La Ferrari Luce è tutto, ma non è una Ferrari, esteticamente si discosta dai canoni che hanno sempre contraddistinto le sportive del Cavallino. Sembra quasi un’auto da fantascienza, che scienze un po’ l’occhio a qualcosa di già visto in Giappone. Il popolo dei social si è subito scatenato e bisogna dirlo, la maggior parte dei giudizi (anche sulla nostra pagina), sono stati del tutto negativi. Molti si lamentano di una perdita d’identità di quello che ha sempre rappresentato il sogno Rosso, stavolta spento da questa “Luce” che acceca e crea quantomeno smarrimento.

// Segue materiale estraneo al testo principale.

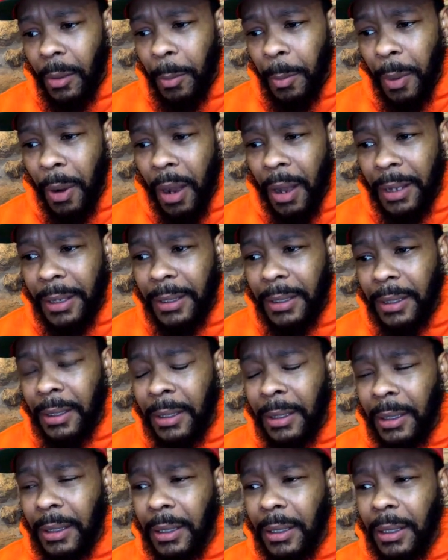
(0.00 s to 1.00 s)
But
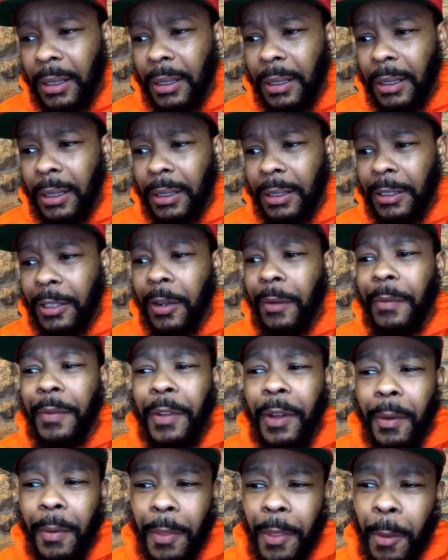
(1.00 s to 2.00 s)

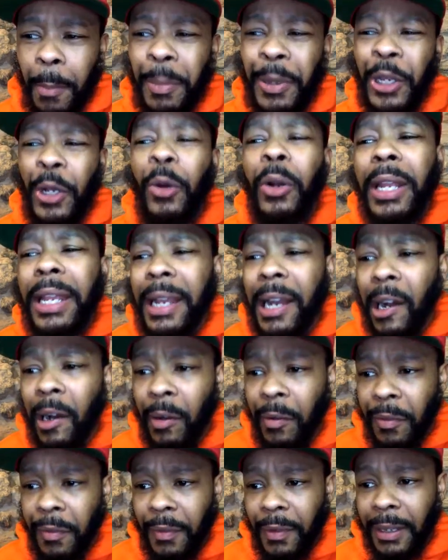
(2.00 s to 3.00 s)
the beauty
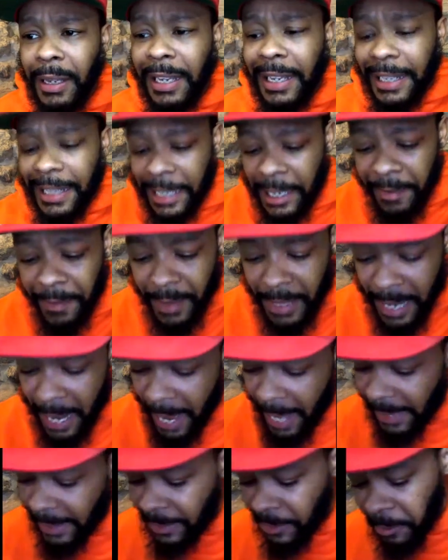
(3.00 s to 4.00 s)
of, and even
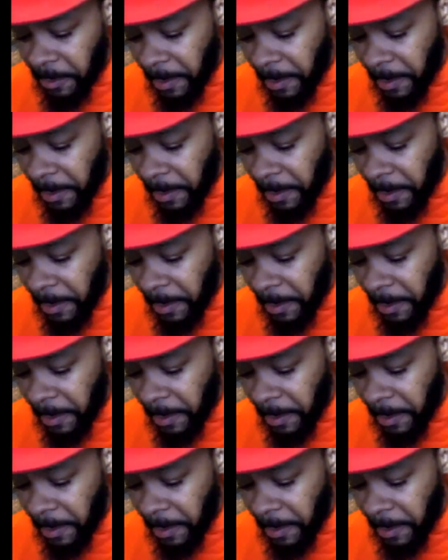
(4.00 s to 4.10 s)
that is,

Cerchiamo di capire però perché questa Ferrari è così diversa da quelle che eravamo abituati a vedere. Per prima cosa, per chi non lo sapesse, dopo quasi 70 di collaborazione, Pininfarina non si occupa più del design di alcune Ferrari. Il divorzio è arrivato nel 2017 con la presentazione della Ferrari 812 Superfast. L’azienda automobilistica torinese, ha prestato la sua matita in questi anni ad oltre 100 Ferrari, tra le più iconiche in assoluto.
Chi c’è dietro la nuova Ferrari Luce
Dopo Pininfarina, praticamente tutte le vetture Ferrari, sono state realizzate dal Centro Stile Ferrari sotto la direzione di Flavio Manzoni, uno che ha vinto ben 4 Compassi d’oro, l’ultimo nel 2024 per il progetto della Ferrari Purosangue. Cosa cambia quindi in questa Luce? I vertici di Maranello hanno avviato con questa vettura una collaborazione con LoveFrom, l’agenzia creativa fondata da Sir Jony Ive e Marc Newson.
Per chi non li conoscesse, Ive è stato dal 1997 al 2019 Chief Design Officer di Apple, realizzando tantissimi prodotti del marchio della mela come iPhone, iPod, iMac, MacBook, Apple Watch e AirPods. Newson, invece, australiano, è uno dei designer più importanti al mondo nell’ambito del design industriale. In particolare si è occupato di interni e di oggetti per la casa come sedie. Alcune delle sue opere sono esposte al MoMA di New York e al Centro Pompidou di Parigi.
Insomma parliamo davvero di due pezzi da novanta nel campo del design, ma che essenzialmente non si sono mai occupati di auto. Il dissenso verso questa nuova Ferrari Luce si riflette anche in borsa dove il titolo sta crollando da questa mattina e al momento ha raggiunto un -8,37%. Netto Montezemolo che ha chiesto addirittura di togliere il Cavallino dalla vettura per non distruggere il mito. Persino il mondo politico si è mosso con Calenda che ha commentato aspramente questo nuovo modello. Insomma a quanto pare questa nuova vettura non è piaciuta per niente per il momento.